L’occasion manquée d’un rappel au(x) droit(s)

Une telle contestation formée à l’appui d’un recours dirigé contre un nouvel arrêté d’interdiction, qui ne manquera sans doute pas d’intervenir, ne serait pas sans intérêt. Car si l’ordonnance du juge du référé-liberté fait état d’une parfaite orthodoxie juridique, sa décision de tri fait aussi perdre l’occasion d’un rappel au(x) droit(s).

De l’aveu même du préfet, l’« orientation générale » que traduisent notamment ses déclarations publiques vise à décourager l’ensemble des administrés à participer à des manifestations politiquement désapprouvées en y opposant des interdictions systématiques. Dans son ordonnance, le Conseil d’État souligne qu’une telle orientation de l’usage des pouvoirs préfectoraux ne fait pas obstacle aux droits des administrés puisque les associations peuvent « librement déclarer les manifestations […] qu’elles entendent organiser » et que « les personnes justifiant d’un intérêt pour agir peuvent demander la suspension de l’exécution d’un arrêté préfectoral interdisant la tenue d’une manifestation déterminée ». Elle serait donc sans influence notable sur la liberté de manifestation et ne préjudicierait pas au droit à un recours effectif.

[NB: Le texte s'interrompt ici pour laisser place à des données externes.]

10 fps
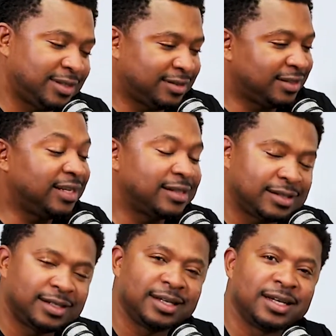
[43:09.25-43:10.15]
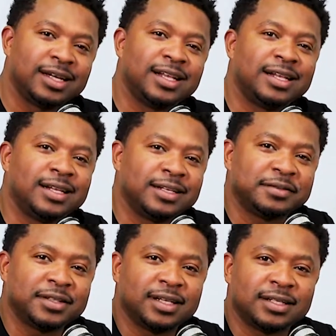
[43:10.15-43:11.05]
My daddy was a Laker fan.
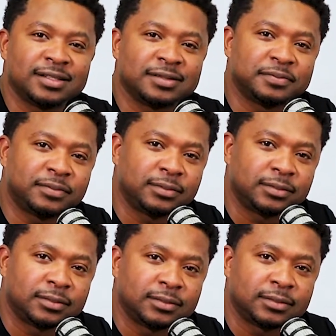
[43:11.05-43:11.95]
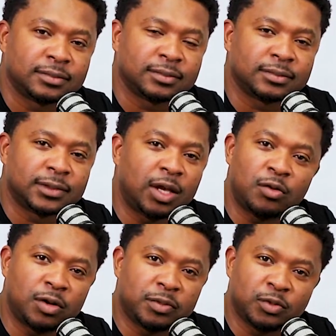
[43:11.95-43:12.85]
My brother was a Laker fan. That's what I watched.
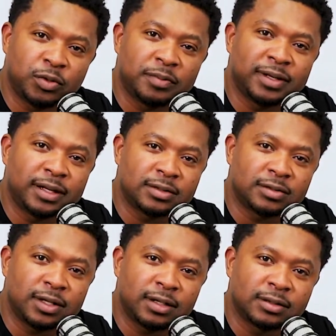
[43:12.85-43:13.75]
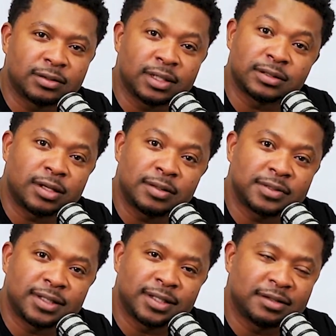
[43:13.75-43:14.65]
know the 3 players on Lakers. That's all I'm
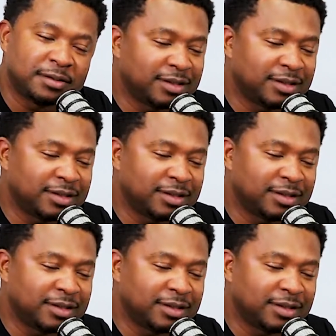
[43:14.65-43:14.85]
saying.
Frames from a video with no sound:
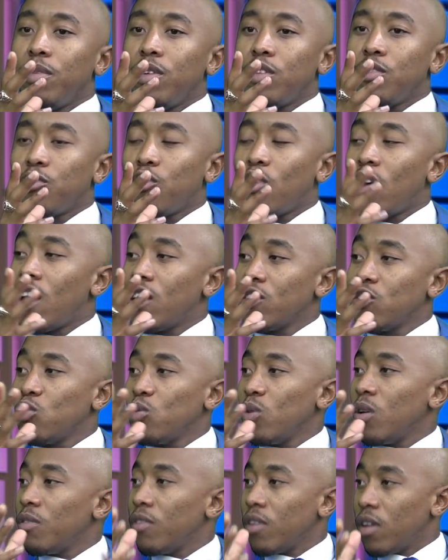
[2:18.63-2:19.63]
bit for us
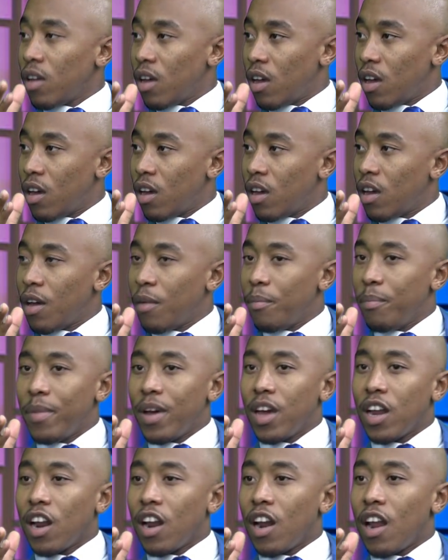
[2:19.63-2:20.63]
to live a
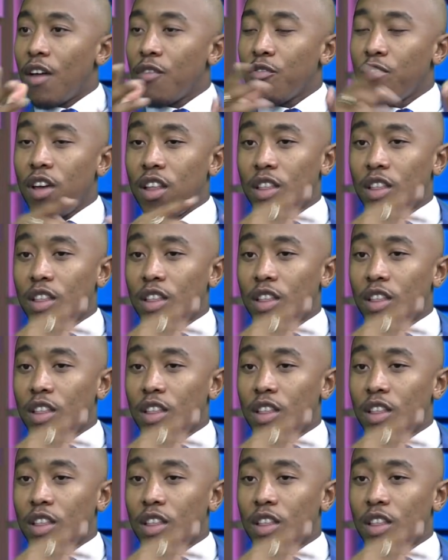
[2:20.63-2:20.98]
better life.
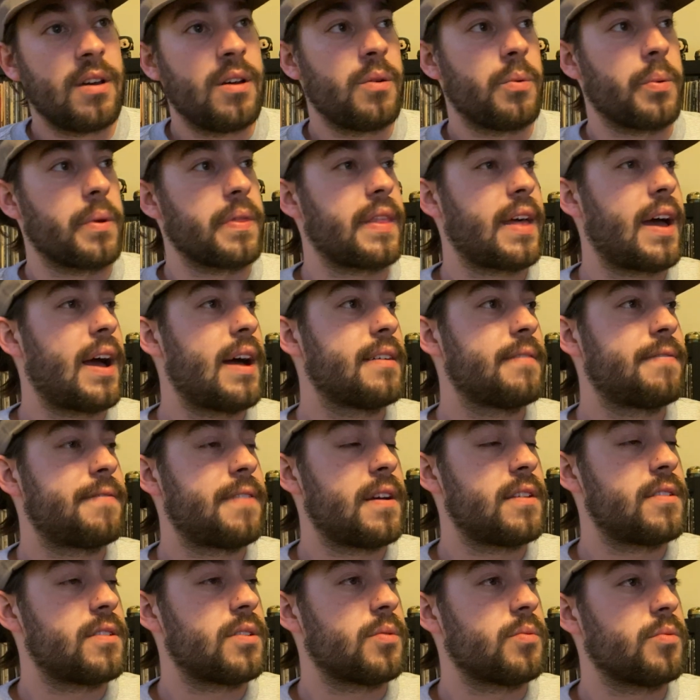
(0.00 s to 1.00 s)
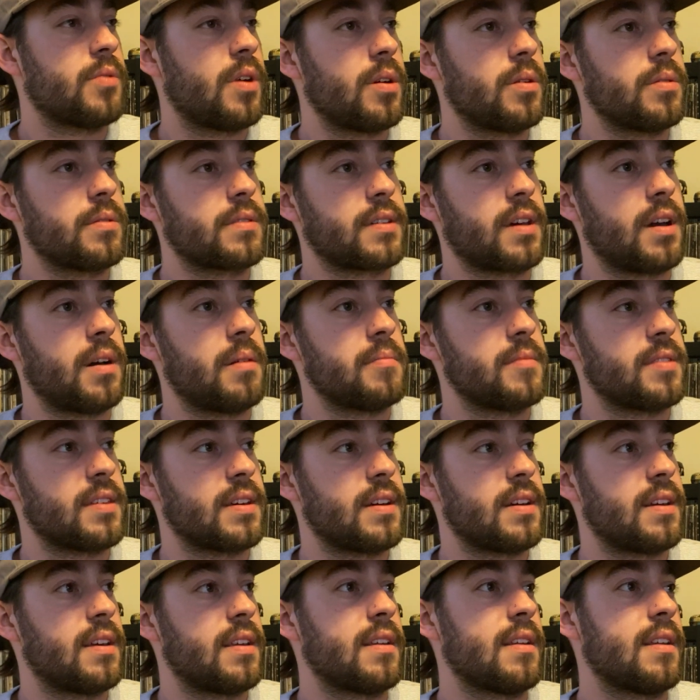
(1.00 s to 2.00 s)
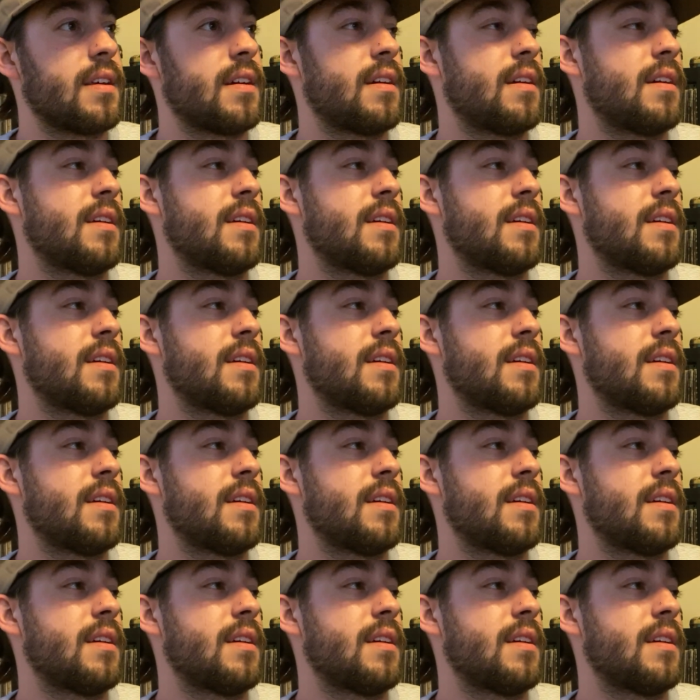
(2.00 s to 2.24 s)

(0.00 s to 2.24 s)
When that Fender Rhodes comes in,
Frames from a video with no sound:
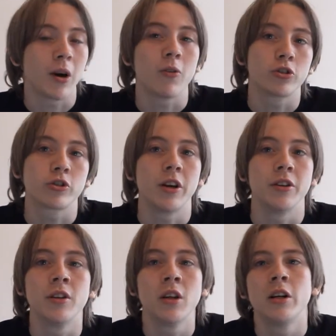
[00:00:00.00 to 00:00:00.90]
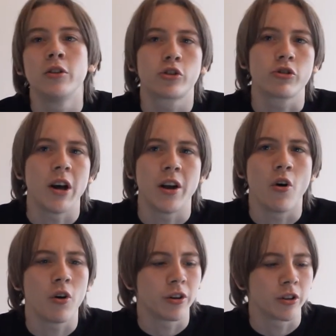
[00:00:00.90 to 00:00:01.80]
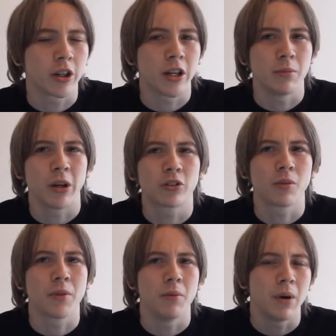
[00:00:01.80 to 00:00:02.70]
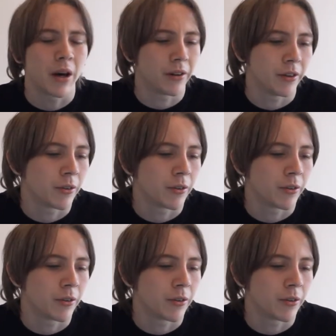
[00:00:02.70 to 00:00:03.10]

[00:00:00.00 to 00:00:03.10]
I always try to stride on and try and make something better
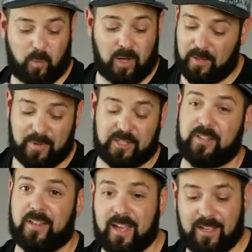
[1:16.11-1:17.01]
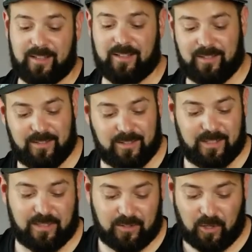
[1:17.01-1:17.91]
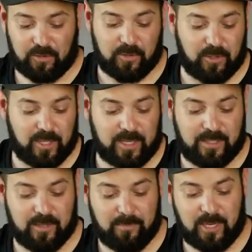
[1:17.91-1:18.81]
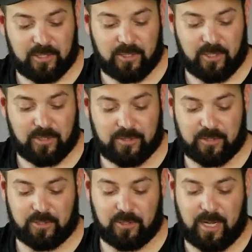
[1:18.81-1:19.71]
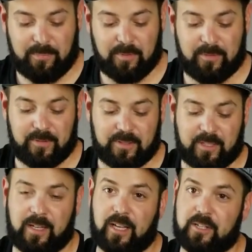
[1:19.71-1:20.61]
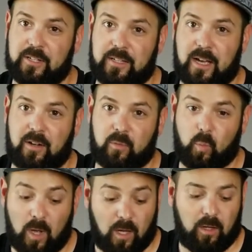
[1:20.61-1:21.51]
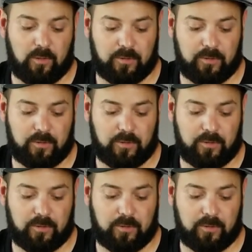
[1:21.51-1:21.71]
While I mentioned that, it's also a good idea, make sure to strap this connection down well.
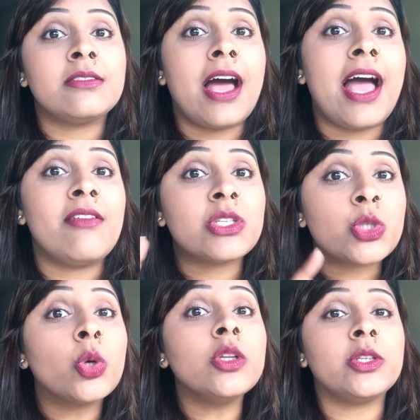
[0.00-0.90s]
i haven't
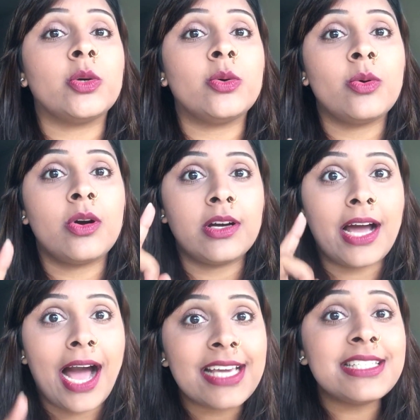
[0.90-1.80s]
told you
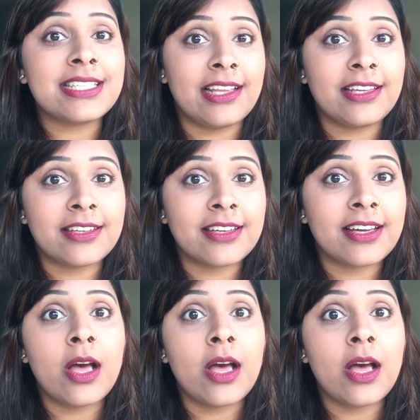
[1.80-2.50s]
iceland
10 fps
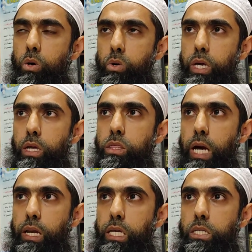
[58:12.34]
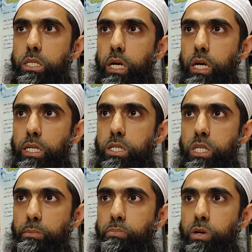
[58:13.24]
Okay, that is a
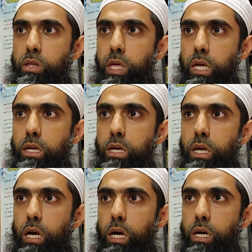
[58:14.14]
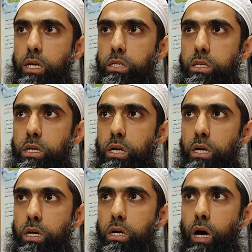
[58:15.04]
separate thing, and
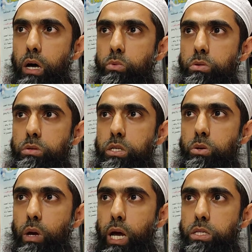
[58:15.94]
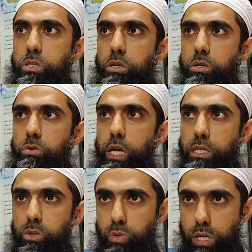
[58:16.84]
I will need to answer you
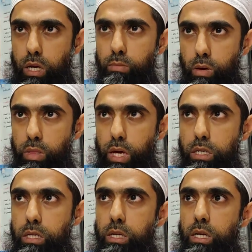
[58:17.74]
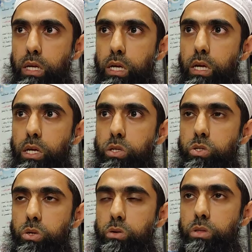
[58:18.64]
next week about that.
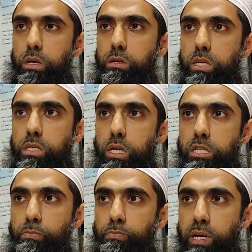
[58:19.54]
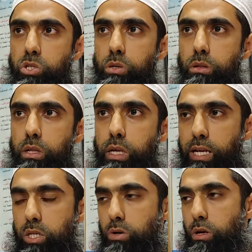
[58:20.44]
So there is a special
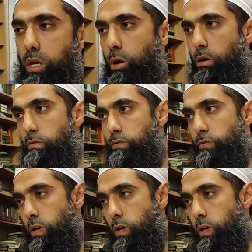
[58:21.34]
category of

Il reste que la liberté de manifester, consacrée comme une liberté fondamentale protégée par l’article L. 521-2 du code de justice administrative (CE 5 janv. 2007, Ministre d’État, ministre de l’Intérieur et de l’aménagement du territoire c/ Assoc. « Solidarité des français », n° 300311, Dalloz actualité, 5 févr. 2007, obs. M.-C. de Montecler ; Lebon  ; AJDA 2007. 601 , note B. Pauvert  ; D. 2007. 307 ), ne peut pas plus s’épuiser dans la liberté de déclarer une manifestation sur la voie publique (CE 18 oct. 2023, Comité Action Palestine, n° 488860, Dalloz actualité, 23 oct. 2023, obs. M.-C. de Montecler  ; AJDA 2023. 1860  ; D. 2023. 1859, et les obs. ) que le droit au recours effectif ne se résume au droit de faire appel au juge.

Le juge se prive ici de la possibilité d’apprécier une pratique administrative d’ensemble qui, publiquement énoncée, conduit à traiter plus défavorablement certains administrés en raison de leurs idées et des opinions qu’ils entendent exprimer. Sans qu’il s’agisse de nier les troubles que peuvent actuellement provoquer de telles manifestations, dont l’interdiction a plusieurs fois été validée par le juge (v. par ex., TA  Paris, ord., 28 oct. 2023, n° 2324738/9, Dalloz actualité, 7 nov. 2023, obs. M.-C. de Montecler), les suspensions successives des arrêtés d’interdiction du préfet des Alpes-Maritimes montrent qu’il ne peut être reproché aux requérantes de diffuser ou de valoriser des messages ou des actes contraires à la dignité de la personne humaine pouvant justifier une interdiction en dehors de troubles matériels à l’ordre public. Pour autant, le préfet, en affirmant qu’il maintiendra sa ligne de conduite, ne se cache pas de son opposition aux manifestations de soutien à la population palestinienne qu’il associe à des incitations à la haine.

Il y a là des considérations politiques certaines dans lesquelles le juge administratif n’accepte d’entrer qu’avec beaucoup de prudence. Il demeure que cette position, qui émane d’une autorité administrative, sert de guide dans l’usage de la police des manifestations. De ce seul fait, l’orientation retenue par le préfet a un impact concret et particulier sur le droit d’expression collective des idées des personnes concernées. En plus de décourager certains d’afficher leur solidarité à des causes dont l’illicéité n’est pas avérée, elle soumet l’exercice de la liberté de manifestation à des difficultés particulières qui, essentiellement motivées par les opinions exprimées, pourraient prendre un caractère discriminatoire (CE 1er sept. 2017, Dannemarie (Cne), n° 413607, Dalloz actualité, 5 sept. 2017, obs. E. Maupin ;  Lebon  ; AJDA 2017. 1636  ; ibid. 2076 , note M. Carpentier  ; D. 2017. 1711, obs. E. Maupin  ; ibid. 2018. 919, obs. RÉGINE  ; AJCT 2017. 413, tribune J.-D. Dreyfus  ; Légipresse 2017. 421 et les obs.  ; ibid. 560, Étude S. Slama et A. Tricoire  ; JAC 2017, n° 50, p. 11, obs. P. Noual ).